**Activity**
Take the lines below beginning at the line that has "[0:06.00-0:07.00]" and stopping after the line that has "[00:00:08.53 to 00:00:09.60]", and print them exactly as they are, with no other lines.
--------------------
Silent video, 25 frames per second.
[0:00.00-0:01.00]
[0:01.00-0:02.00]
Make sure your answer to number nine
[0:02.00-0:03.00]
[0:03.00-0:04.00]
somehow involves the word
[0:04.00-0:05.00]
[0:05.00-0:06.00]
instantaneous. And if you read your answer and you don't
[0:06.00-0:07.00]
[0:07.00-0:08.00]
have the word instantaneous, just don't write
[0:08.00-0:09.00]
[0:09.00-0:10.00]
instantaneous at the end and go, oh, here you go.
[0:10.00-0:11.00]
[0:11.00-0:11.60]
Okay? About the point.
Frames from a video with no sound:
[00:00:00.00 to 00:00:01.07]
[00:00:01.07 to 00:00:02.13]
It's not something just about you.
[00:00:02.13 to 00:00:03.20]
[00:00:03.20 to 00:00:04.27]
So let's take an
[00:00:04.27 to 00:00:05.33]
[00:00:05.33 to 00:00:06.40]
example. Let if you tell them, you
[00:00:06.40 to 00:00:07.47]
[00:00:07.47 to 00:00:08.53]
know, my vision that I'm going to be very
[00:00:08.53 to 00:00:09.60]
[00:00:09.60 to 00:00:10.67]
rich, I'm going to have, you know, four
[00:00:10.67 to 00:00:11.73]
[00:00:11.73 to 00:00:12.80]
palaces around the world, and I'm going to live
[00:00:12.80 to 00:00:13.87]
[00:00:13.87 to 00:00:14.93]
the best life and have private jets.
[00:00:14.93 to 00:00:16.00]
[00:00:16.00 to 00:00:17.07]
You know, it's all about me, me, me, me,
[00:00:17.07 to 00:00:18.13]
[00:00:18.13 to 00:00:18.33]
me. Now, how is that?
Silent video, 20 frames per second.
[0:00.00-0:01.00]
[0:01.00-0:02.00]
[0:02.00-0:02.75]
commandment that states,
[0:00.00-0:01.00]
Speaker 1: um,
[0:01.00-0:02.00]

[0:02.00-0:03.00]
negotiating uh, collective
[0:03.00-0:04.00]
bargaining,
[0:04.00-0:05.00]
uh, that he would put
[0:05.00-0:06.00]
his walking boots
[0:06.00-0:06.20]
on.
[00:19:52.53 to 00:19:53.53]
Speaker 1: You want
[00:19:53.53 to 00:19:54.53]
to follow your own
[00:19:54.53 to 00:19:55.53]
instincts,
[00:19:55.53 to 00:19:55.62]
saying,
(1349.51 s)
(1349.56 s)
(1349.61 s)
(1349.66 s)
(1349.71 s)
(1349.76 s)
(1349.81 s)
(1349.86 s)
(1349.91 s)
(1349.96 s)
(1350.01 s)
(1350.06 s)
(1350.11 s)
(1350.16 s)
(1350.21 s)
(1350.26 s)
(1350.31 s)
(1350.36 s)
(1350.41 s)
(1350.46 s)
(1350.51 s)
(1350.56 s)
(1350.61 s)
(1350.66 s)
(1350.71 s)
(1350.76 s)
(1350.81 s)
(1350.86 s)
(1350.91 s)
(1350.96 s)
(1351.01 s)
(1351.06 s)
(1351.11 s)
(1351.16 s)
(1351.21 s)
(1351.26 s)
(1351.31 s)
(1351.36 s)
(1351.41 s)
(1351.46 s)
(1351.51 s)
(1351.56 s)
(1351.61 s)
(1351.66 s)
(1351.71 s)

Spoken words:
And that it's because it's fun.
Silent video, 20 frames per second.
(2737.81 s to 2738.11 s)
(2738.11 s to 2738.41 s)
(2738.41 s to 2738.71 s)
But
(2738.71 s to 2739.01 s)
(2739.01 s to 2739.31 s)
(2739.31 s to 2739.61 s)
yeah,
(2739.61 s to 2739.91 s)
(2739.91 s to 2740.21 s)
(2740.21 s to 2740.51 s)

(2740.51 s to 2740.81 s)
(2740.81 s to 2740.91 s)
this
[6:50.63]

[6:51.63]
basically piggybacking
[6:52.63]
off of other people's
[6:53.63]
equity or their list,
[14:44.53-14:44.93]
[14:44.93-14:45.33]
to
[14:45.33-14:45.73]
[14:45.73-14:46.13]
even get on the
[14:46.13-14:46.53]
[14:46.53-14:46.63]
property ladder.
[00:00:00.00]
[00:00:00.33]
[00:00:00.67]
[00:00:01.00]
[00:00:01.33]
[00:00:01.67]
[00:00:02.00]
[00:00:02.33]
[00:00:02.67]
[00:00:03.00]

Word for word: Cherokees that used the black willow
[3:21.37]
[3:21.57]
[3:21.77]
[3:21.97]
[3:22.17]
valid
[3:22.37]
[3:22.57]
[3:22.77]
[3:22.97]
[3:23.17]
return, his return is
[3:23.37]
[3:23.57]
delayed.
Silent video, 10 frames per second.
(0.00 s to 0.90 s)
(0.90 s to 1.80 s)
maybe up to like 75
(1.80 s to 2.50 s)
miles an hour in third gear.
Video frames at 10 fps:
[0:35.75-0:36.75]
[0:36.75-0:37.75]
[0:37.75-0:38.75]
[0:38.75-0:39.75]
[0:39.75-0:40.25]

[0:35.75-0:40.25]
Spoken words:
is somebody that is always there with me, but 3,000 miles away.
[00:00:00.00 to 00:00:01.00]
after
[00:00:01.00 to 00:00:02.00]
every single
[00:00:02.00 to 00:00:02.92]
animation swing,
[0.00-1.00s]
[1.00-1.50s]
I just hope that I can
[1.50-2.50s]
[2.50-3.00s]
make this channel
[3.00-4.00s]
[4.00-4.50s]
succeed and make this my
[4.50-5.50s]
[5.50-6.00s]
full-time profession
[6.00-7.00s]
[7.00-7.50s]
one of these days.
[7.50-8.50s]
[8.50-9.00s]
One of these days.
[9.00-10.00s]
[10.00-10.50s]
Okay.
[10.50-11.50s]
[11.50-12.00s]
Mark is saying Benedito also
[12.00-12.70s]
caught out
--------------------
**Your solution**
[0:06.00-0:07.00]
[0:07.00-0:08.00]
have the word instantaneous, just don't write
[0:08.00-0:09.00]
[0:09.00-0:10.00]
instantaneous at the end and go, oh, here you go.
[0:10.00-0:11.00]
[0:11.00-0:11.60]
Okay? About the point.
Frames from a video with no sound:
[00:00:00.00 to 00:00:01.07]
[00:00:01.07 to 00:00:02.13]
It's not something just about you.
[00:00:02.13 to 00:00:03.20]
[00:00:03.20 to 00:00:04.27]
So let's take an
[00:00:04.27 to 00:00:05.33]
[00:00:05.33 to 00:00:06.40]
example. Let if you tell them, you
[00:00:06.40 to 00:00:07.47]
[00:00:07.47 to 00:00:08.53]
know, my vision that I'm going to be very
[00:00:08.53 to 00:00:09.60]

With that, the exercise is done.